En imposant de tels critères d’attribution, le secteur public dispose d’un levier évident auprès des soumissionnaires, en incitant ceux-ci à respecter un cahier des charges visant à l’éco-conception numérique “by design”. Parallèlement, l’introduction d’un label Green IT permettrait de mettre en évidence les entreprises qui suivent un modèle durable.”

Toute la question – et la difficulté – bien entendu résident dans la définition des conditions de ce label et dans l’évaluation objective de l’impact environnemental qu’a chaque solution (matériel, logiciel…). Tâche immense tant les paramètres sont innombrables – et mouvants. Une véritable gageure si l’on veut mettre en oeuvre un instrument efficace et pertinent…

Quelques autres propositions – en vrac…

Parmi les 28 “propositions prioritaires” listées dans le Mémorandum concocté par l’AdN sur base des travaux des DW Champions, figurent les quelques idées suivantes. Certaines sont originales, voire ambitieuses. D’autres tiennent parfois du “wishful thinking” ou laissent augurer d’une concrétisation (au minimum) difficile, parfois pour cause de contours flous. Avec aussi, pour certaines, cette réflexion déjà exprimée que le parcours éventuel de la proposition doit s’effectuer en dehors du champ de compétences de la Région…

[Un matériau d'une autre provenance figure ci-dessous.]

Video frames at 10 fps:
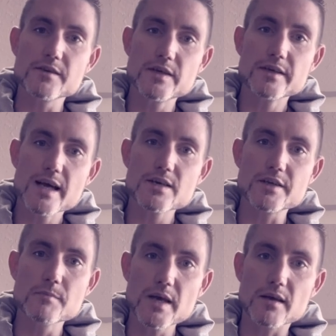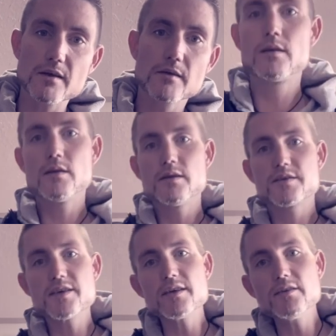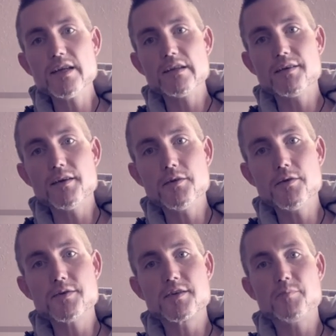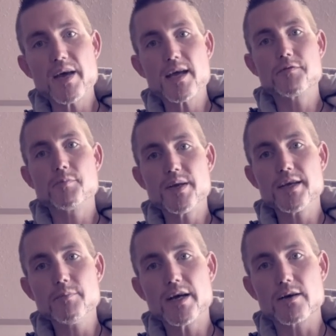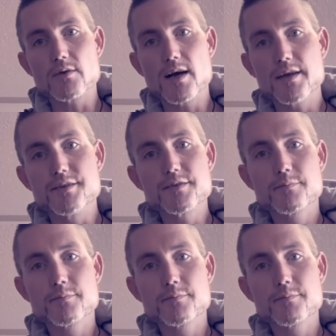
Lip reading: didn't actually make. Suddenly, the kid who used to beg for piggyback rides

– au rayon “numérique pour la démocratie”: création de sites de “fact checking” et de visualisation de données, avec pour objectif d’“informer les citoyens et les organisations [entreprises, acteurs publics, associations…] de manière objective sur l’ensemble des politiques publiques, et ainsi lutter contre les fake news”
en matière de vie privée et de “maîtrise” sur les données: “créer un code de conduite “données” équivalant à celui du code de la sécurité routière. L’objectif est que chaque citoyen ou groupe puisse évaluer les conséquences avérées ou éventuelles des choix qu’il pose en matière de données.”
au chapitre stratégie durable et éco-conception: “Éduquer à une utilisation limitée des ressources et à l’optimisation de la conception logicielle. […] Les développeurs et les consommateurs ne sont pas conscients de l’impact réel de leurs usages”. D’où l’idée, d’une part, d’“éduquer pour sensibiliser les générations futures” et, d’autre part, d’“attirer l’attention des concepteurs sur une utilisation limitée des ressources et sur l’optimisation de leurs algorithmes […] sans pour autant transiger sur les fonctionnalités ou les performances.” N’ayant aucune prise réelle sur la manière dont les concepteurs, développeurs, fabricants mènent leur barque, “attirer leur attention” semble à la fois assez minimaliste et sans doute donquichottesque… Mais vertueux et à encourager, convenons-en.
– économie circulaire: “Favoriser le développement de nouveaux modèles économiques notamment basés sur les systèmes “As a Service” et de partage – par exemple : intensifier le modèle du dernier kilomètre pour la distribution des produits”.